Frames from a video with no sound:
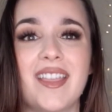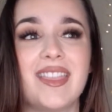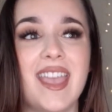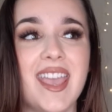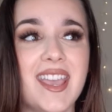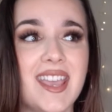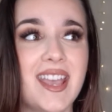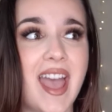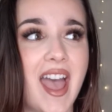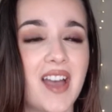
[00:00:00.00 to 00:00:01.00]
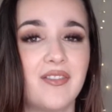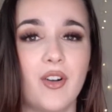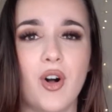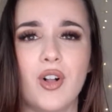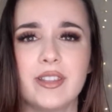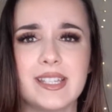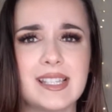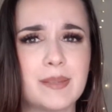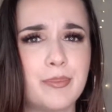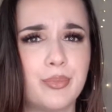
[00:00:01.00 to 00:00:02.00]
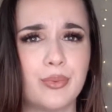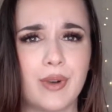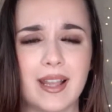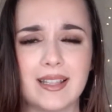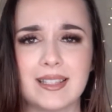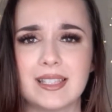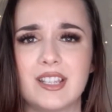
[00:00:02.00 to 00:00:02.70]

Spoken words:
they have all these brands,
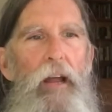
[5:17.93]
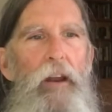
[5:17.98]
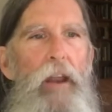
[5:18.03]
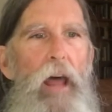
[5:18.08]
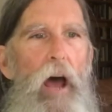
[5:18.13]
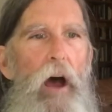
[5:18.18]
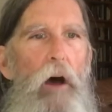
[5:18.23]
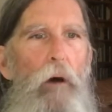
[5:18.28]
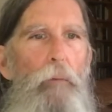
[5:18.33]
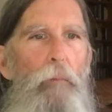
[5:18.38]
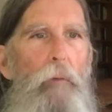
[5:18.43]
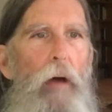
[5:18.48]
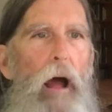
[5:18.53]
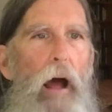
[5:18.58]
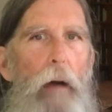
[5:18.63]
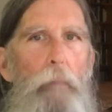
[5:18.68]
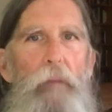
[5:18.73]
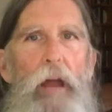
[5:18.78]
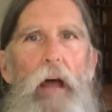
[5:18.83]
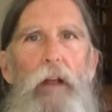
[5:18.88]
Now,
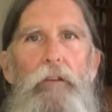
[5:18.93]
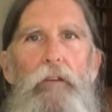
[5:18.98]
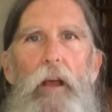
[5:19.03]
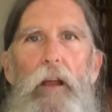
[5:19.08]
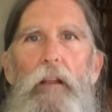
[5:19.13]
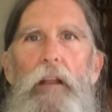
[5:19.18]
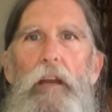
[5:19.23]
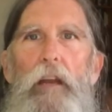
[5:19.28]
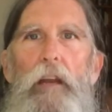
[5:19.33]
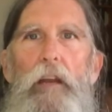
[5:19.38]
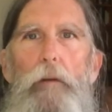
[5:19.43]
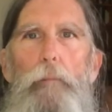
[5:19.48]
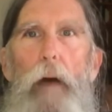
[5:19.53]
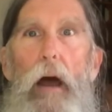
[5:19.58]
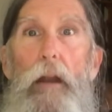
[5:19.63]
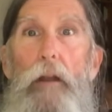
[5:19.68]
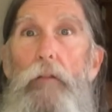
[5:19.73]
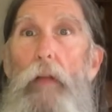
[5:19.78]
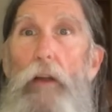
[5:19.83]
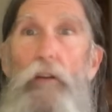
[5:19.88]
I'm not telling
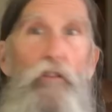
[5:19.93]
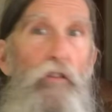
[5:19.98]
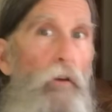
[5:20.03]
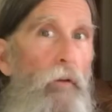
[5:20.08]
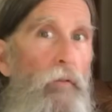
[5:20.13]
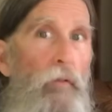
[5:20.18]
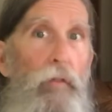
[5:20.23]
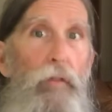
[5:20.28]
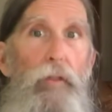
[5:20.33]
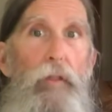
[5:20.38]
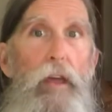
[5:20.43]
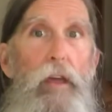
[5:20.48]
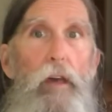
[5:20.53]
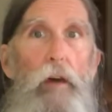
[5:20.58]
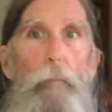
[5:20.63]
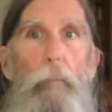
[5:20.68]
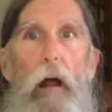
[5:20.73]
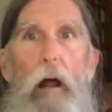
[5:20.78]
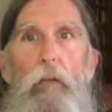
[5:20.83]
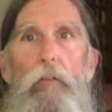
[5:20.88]
anybody they shouldn't think
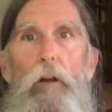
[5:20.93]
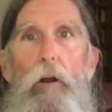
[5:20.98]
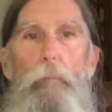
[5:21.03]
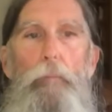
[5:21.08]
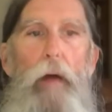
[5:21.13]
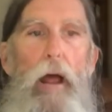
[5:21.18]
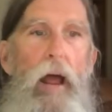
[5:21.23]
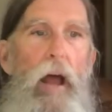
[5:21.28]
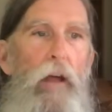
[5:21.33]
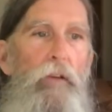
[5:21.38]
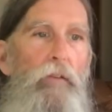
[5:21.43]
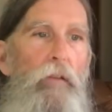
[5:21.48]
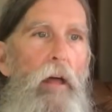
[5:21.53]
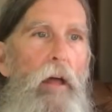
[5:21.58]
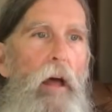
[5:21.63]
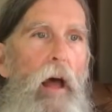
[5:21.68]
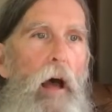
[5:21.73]
about their past.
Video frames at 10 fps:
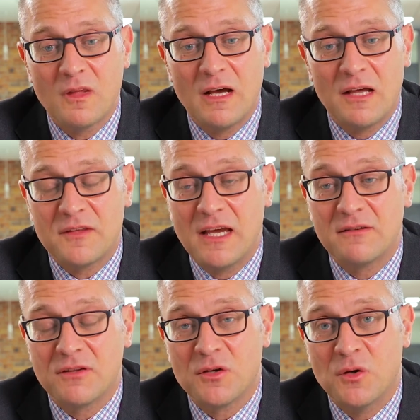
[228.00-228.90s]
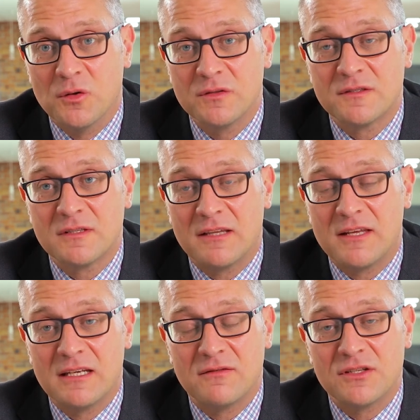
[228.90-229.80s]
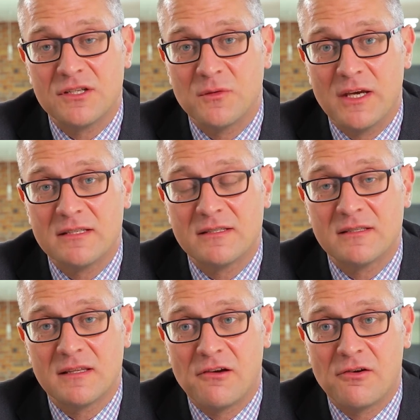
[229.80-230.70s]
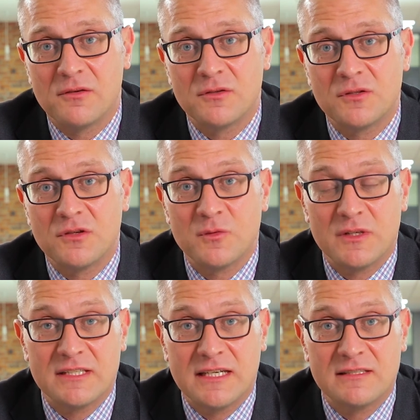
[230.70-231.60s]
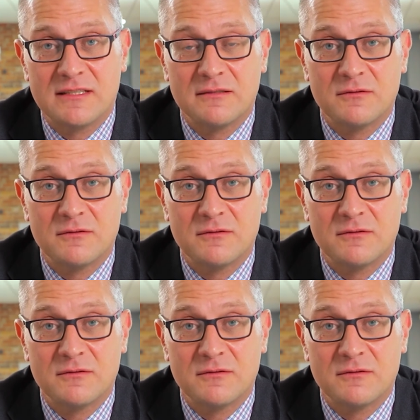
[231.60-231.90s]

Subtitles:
At the end of the course, at the end of the 2 years, students will sit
● ● ● ●
### PROBLEM TO WORK ON
Here the job is to print all the data exactly, skipping any image.

### THE ANSWER
Frames from a video with no sound:
[00:00:00.00 to 00:00:01.00]
[00:00:01.00 to 00:00:02.00]
[00:00:02.00 to 00:00:02.70]

Spoken words:
they have all these brands,
[5:17.93]
[5:17.98]
[5:18.03]
[5:18.08]
[5:18.13]
[5:18.18]
[5:18.23]
[5:18.28]
[5:18.33]
[5:18.38]
[5:18.43]
[5:18.48]
[5:18.53]
[5:18.58]
[5:18.63]
[5:18.68]
[5:18.73]
[5:18.78]
[5:18.83]
[5:18.88]
Now,
[5:18.93]
[5:18.98]
[5:19.03]
[5:19.08]
[5:19.13]
[5:19.18]
[5:19.23]
[5:19.28]
[5:19.33]
[5:19.38]
[5:19.43]
[5:19.48]
[5:19.53]
[5:19.58]
[5:19.63]
[5:19.68]
[5:19.73]
[5:19.78]
[5:19.83]
[5:19.88]
I'm not telling
[5:19.93]
[5:19.98]
[5:20.03]
[5:20.08]
[5:20.13]
[5:20.18]
[5:20.23]
[5:20.28]
[5:20.33]
[5:20.38]
[5:20.43]
[5:20.48]
[5:20.53]
[5:20.58]
[5:20.63]
[5:20.68]
[5:20.73]
[5:20.78]
[5:20.83]
[5:20.88]
anybody they shouldn't think
[5:20.93]
[5:20.98]
[5:21.03]
[5:21.08]
[5:21.13]
[5:21.18]
[5:21.23]
[5:21.28]
[5:21.33]
[5:21.38]
[5:21.43]
[5:21.48]
[5:21.53]
[5:21.58]
[5:21.63]
[5:21.68]
[5:21.73]
about their past.
Video frames at 10 fps:
[228.00-228.90s]
[228.90-229.80s]
[229.80-230.70s]
[230.70-231.60s]
[231.60-231.90s]

Subtitles:
At the end of the course, at the end of the 2 years, students will sit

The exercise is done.